The complete python code of the example is available on our github.
Below we discuss it in detail.
Non standard python packages required
We need the following packages which are not part of standard python:
- ffmpy - this is a convenience package that allows us to invoke ffmpeg utility from python.
ffmpeg is a Swiss army knife of audio processing. We need it because it is able to stream audio to an RTP endpoint. - websockets - one of the several available python packages for websocket connectivity. Other websockets packages are available, but this one seems to be popular and well documented. This package also requires asyncio.
Parts of the example code explained
Authorization
JWT = "<Your JWT HERE>"
headers = {"Authorization":JWT}
Voicegain API uses JWT for authentication.

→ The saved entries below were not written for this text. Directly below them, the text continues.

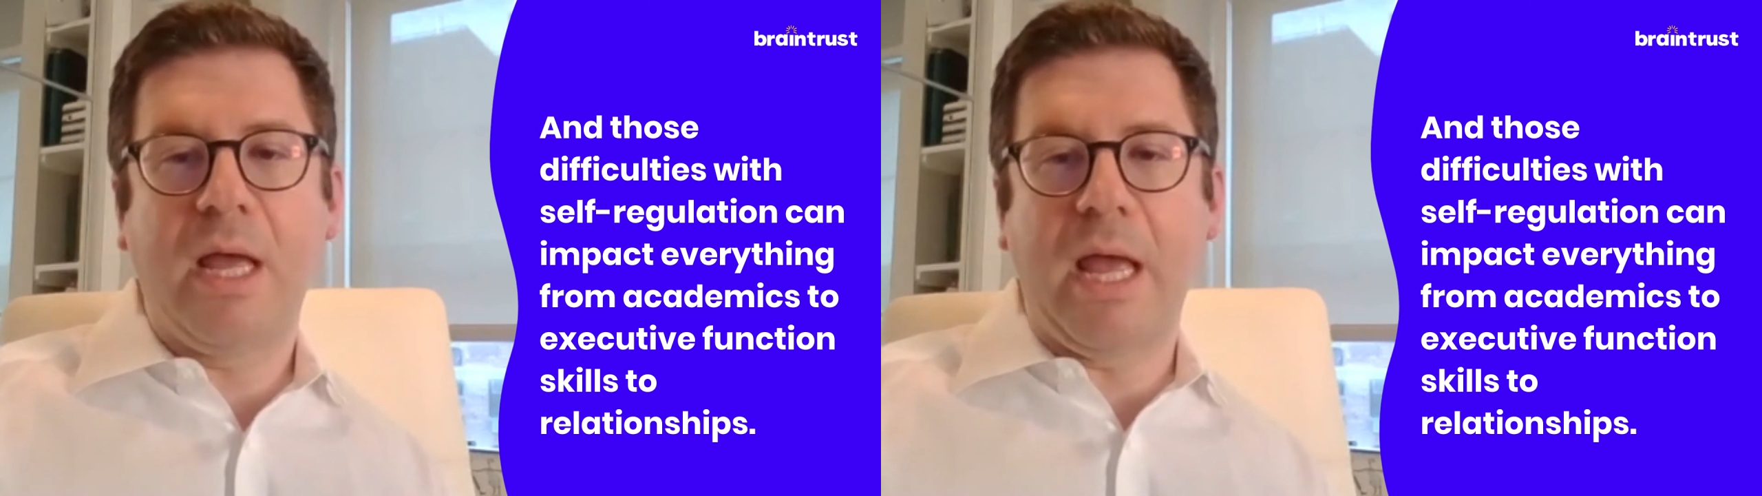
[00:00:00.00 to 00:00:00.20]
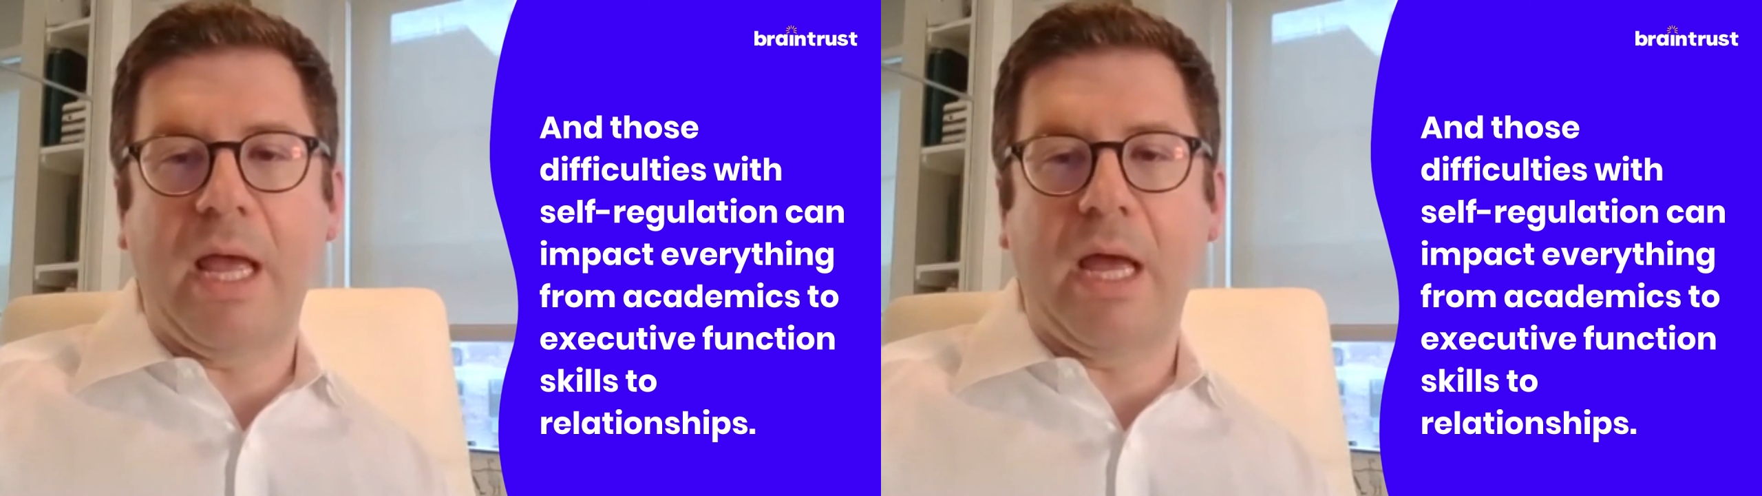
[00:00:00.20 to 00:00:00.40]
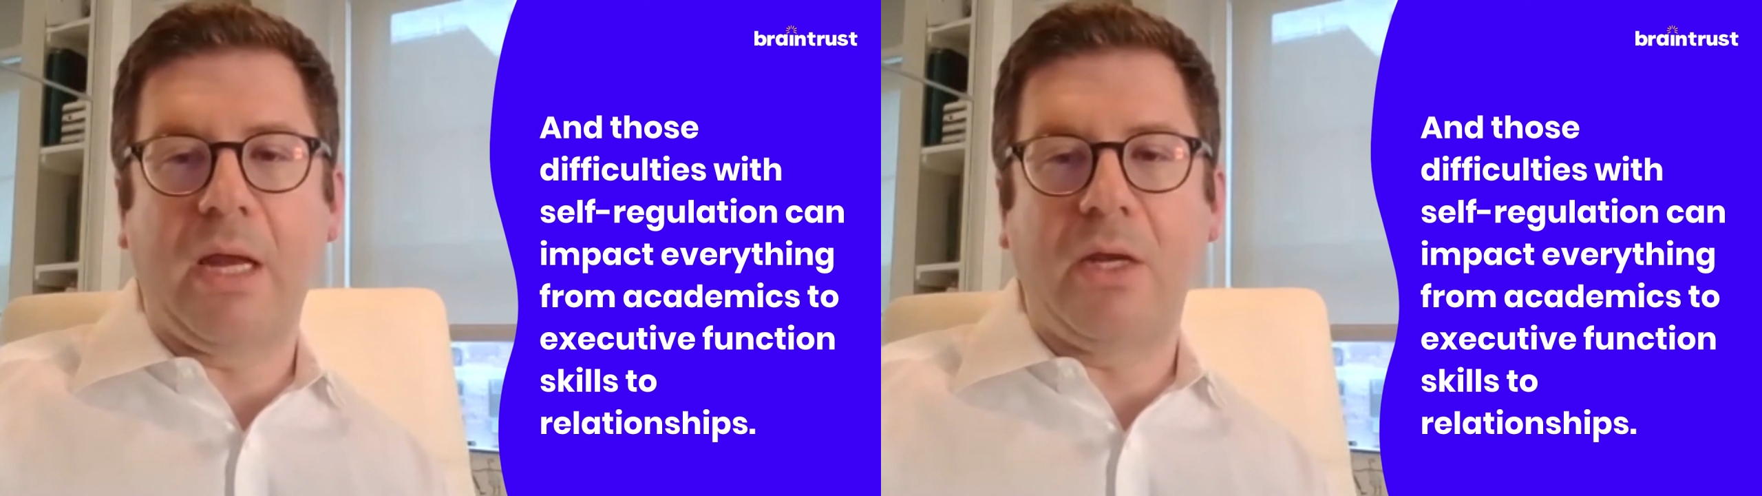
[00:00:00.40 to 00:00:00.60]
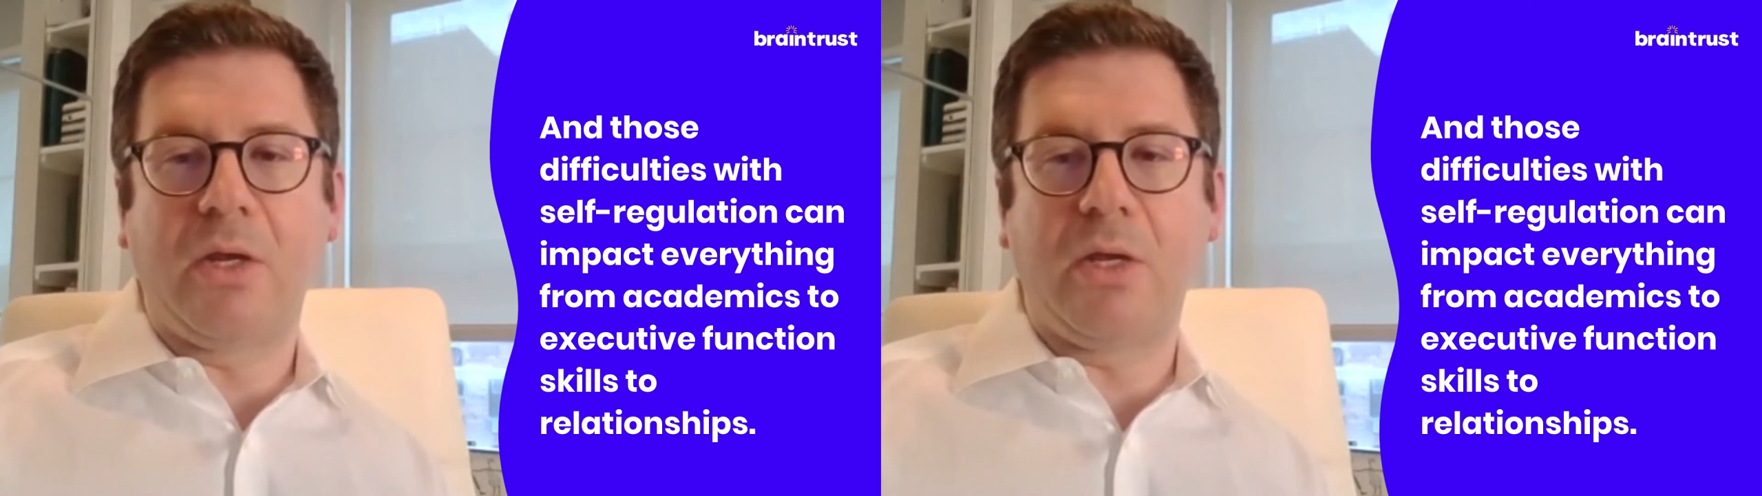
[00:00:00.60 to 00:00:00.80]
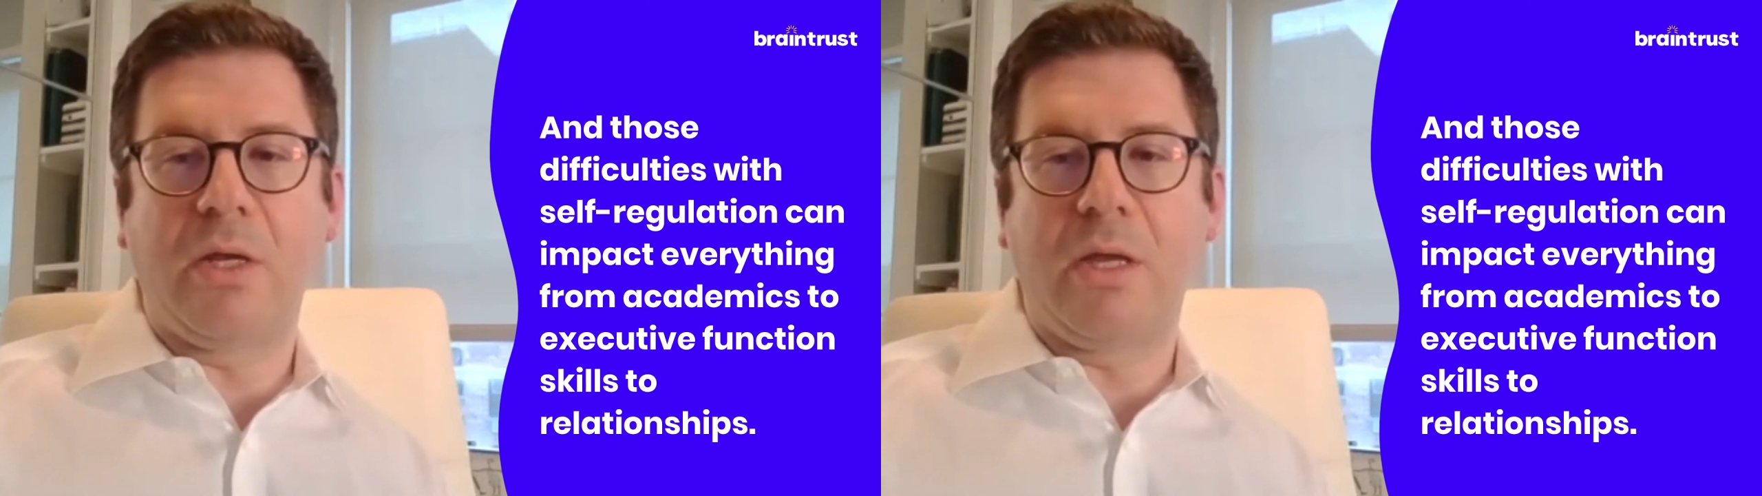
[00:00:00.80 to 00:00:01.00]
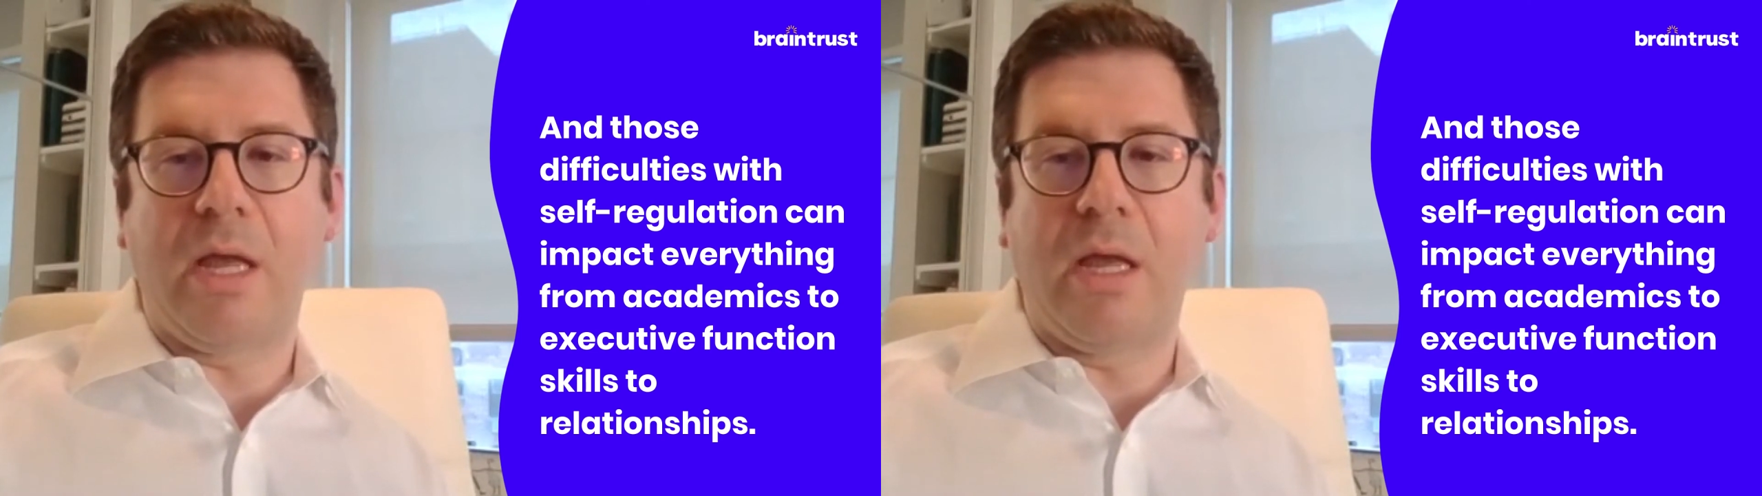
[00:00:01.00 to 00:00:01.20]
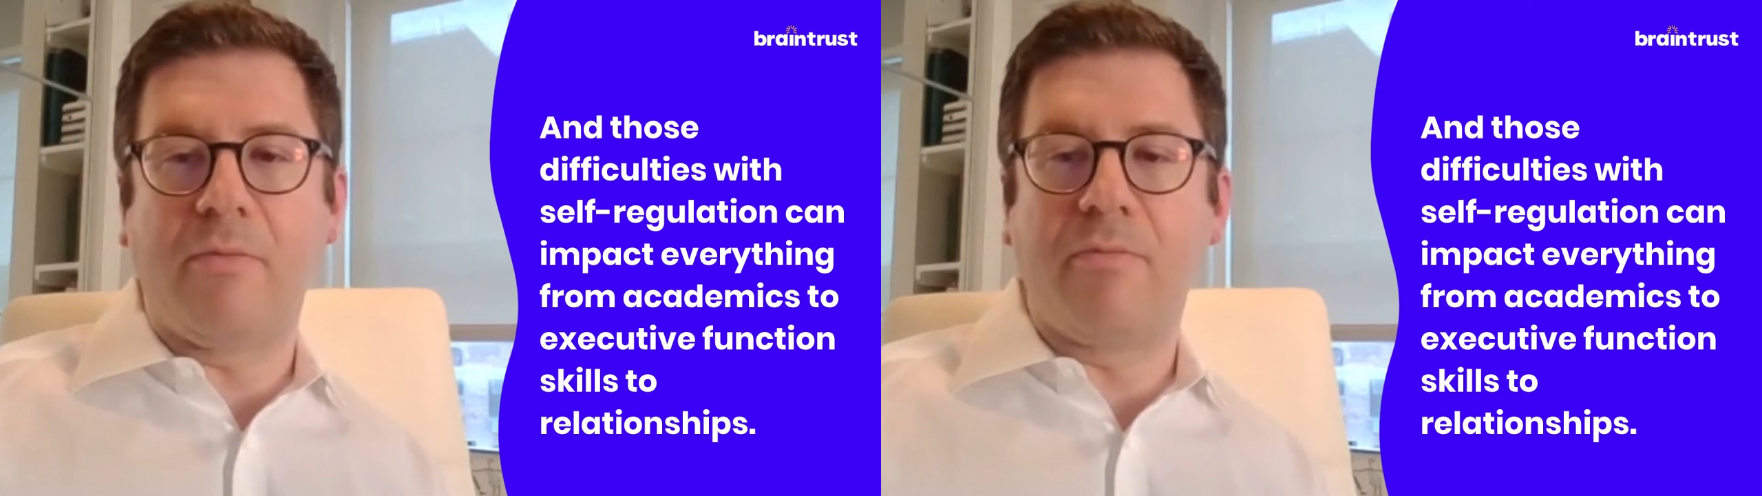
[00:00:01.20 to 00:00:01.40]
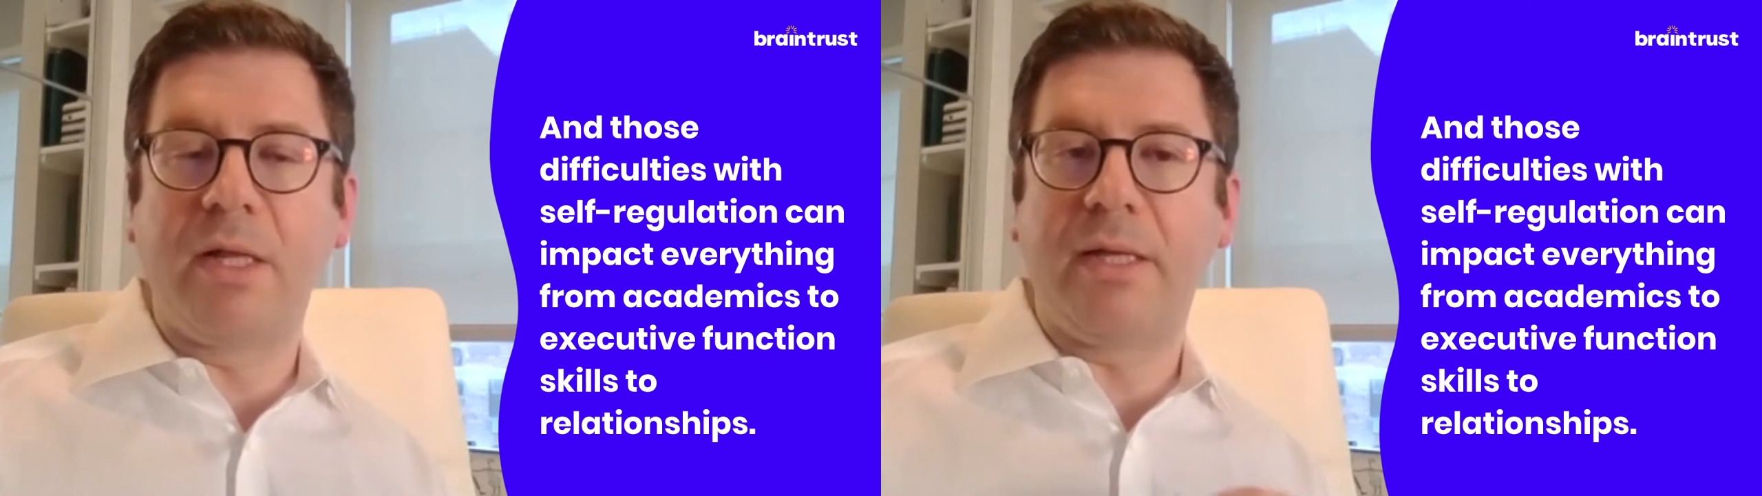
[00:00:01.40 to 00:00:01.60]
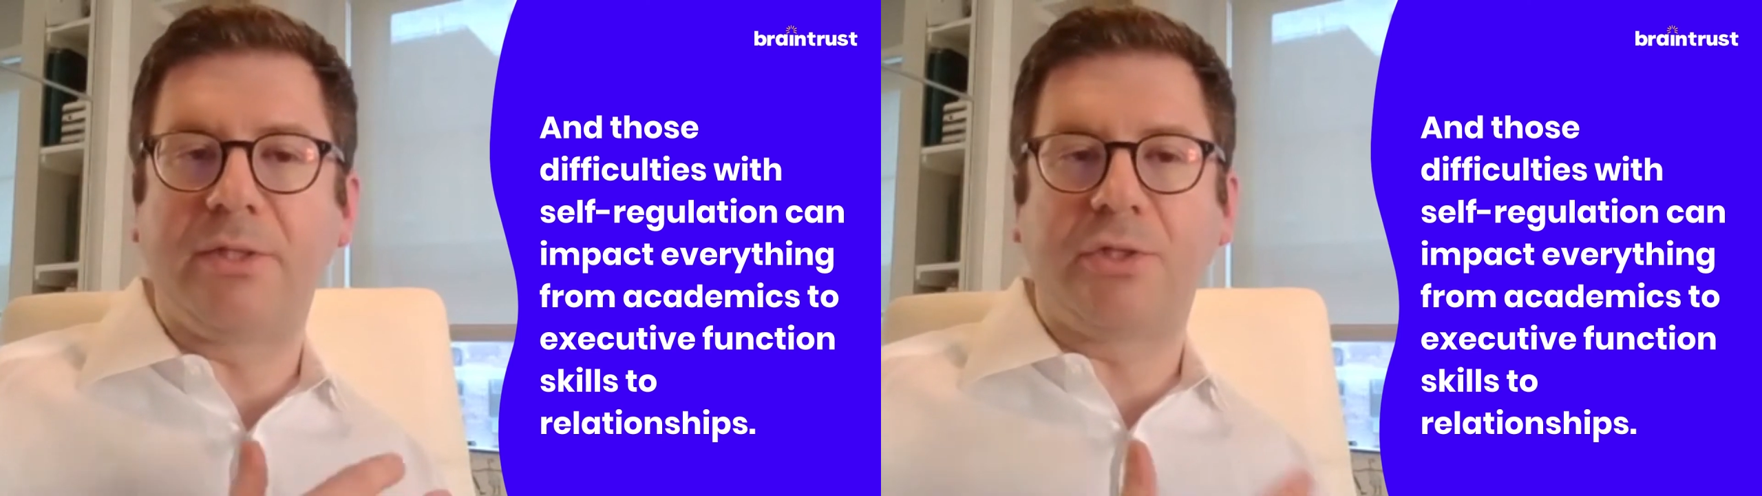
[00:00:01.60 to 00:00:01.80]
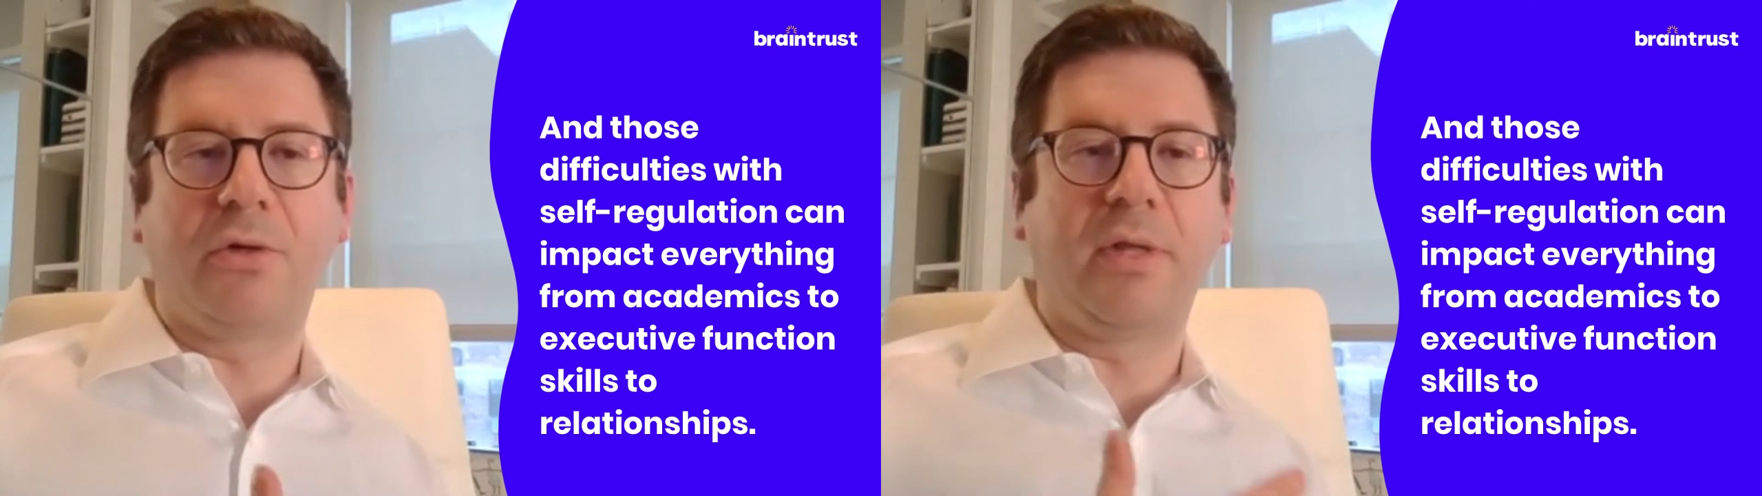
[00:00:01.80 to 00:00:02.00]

And it really is true.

So to run the example you will need to use Voicegain Web Console to obtain a JWT - here is an article that describes how to do it.
Body of the request
body = {
"sessions": [
{
"asyncMode": "REAL-TIME",
"websocket": {
"adHoc": 'true',
"useSTOMP" : 'false',
"minimumDelay": 0
},
"content" : {
"incremental" : ['words'],
"full" : []
}
}
],
"audio": {
"source": { "stream": { "protocol": "RTP" } },
"format": "PCMU",
"channel" : "mono",
"rate": 8000,
"capture": 'true'
},
"settings": {
"asr": {
"noInputTimeout": 60000,
"completeTimeout": 0
}
}
}
In the request we:
- set the mode to REAL-TIME - this will give us the results with minimum delay
- specify websocket as the method to receive transcription results
- it is an adHoc i.e. not previously named websocket - this is standard for websockets that we want to keep private
- we do not use STOMP protocol - STOMP is meant for multiple-recipient use cases
- we do want to get the results without delay - but that also means that the results may contain more rewrites/edits
- we specify content that we want to receive
- we want to receive incremental words
- we do not care about the final full result
- audio source is specified as streamed RTP protocol
- audio format in our case is mono u-law encoded audio with 8kHz sample rate
- we set capture to true - this to help with debugging - we can retrieve the audio as it was sent to the speech recognizer
- the asr settings are minimal - we set no-input timeout to 60 seconds - this means that speech in audio has to start within first 60 seconds of starting audio streaming - if there is no speech audio then the recognizer will terminate with NOINPUT result
The request and synchronous response
init_response = requests.post("https://api.voicegain.ai/v1/asr/transcribe/async", json=body, headers=headers).json()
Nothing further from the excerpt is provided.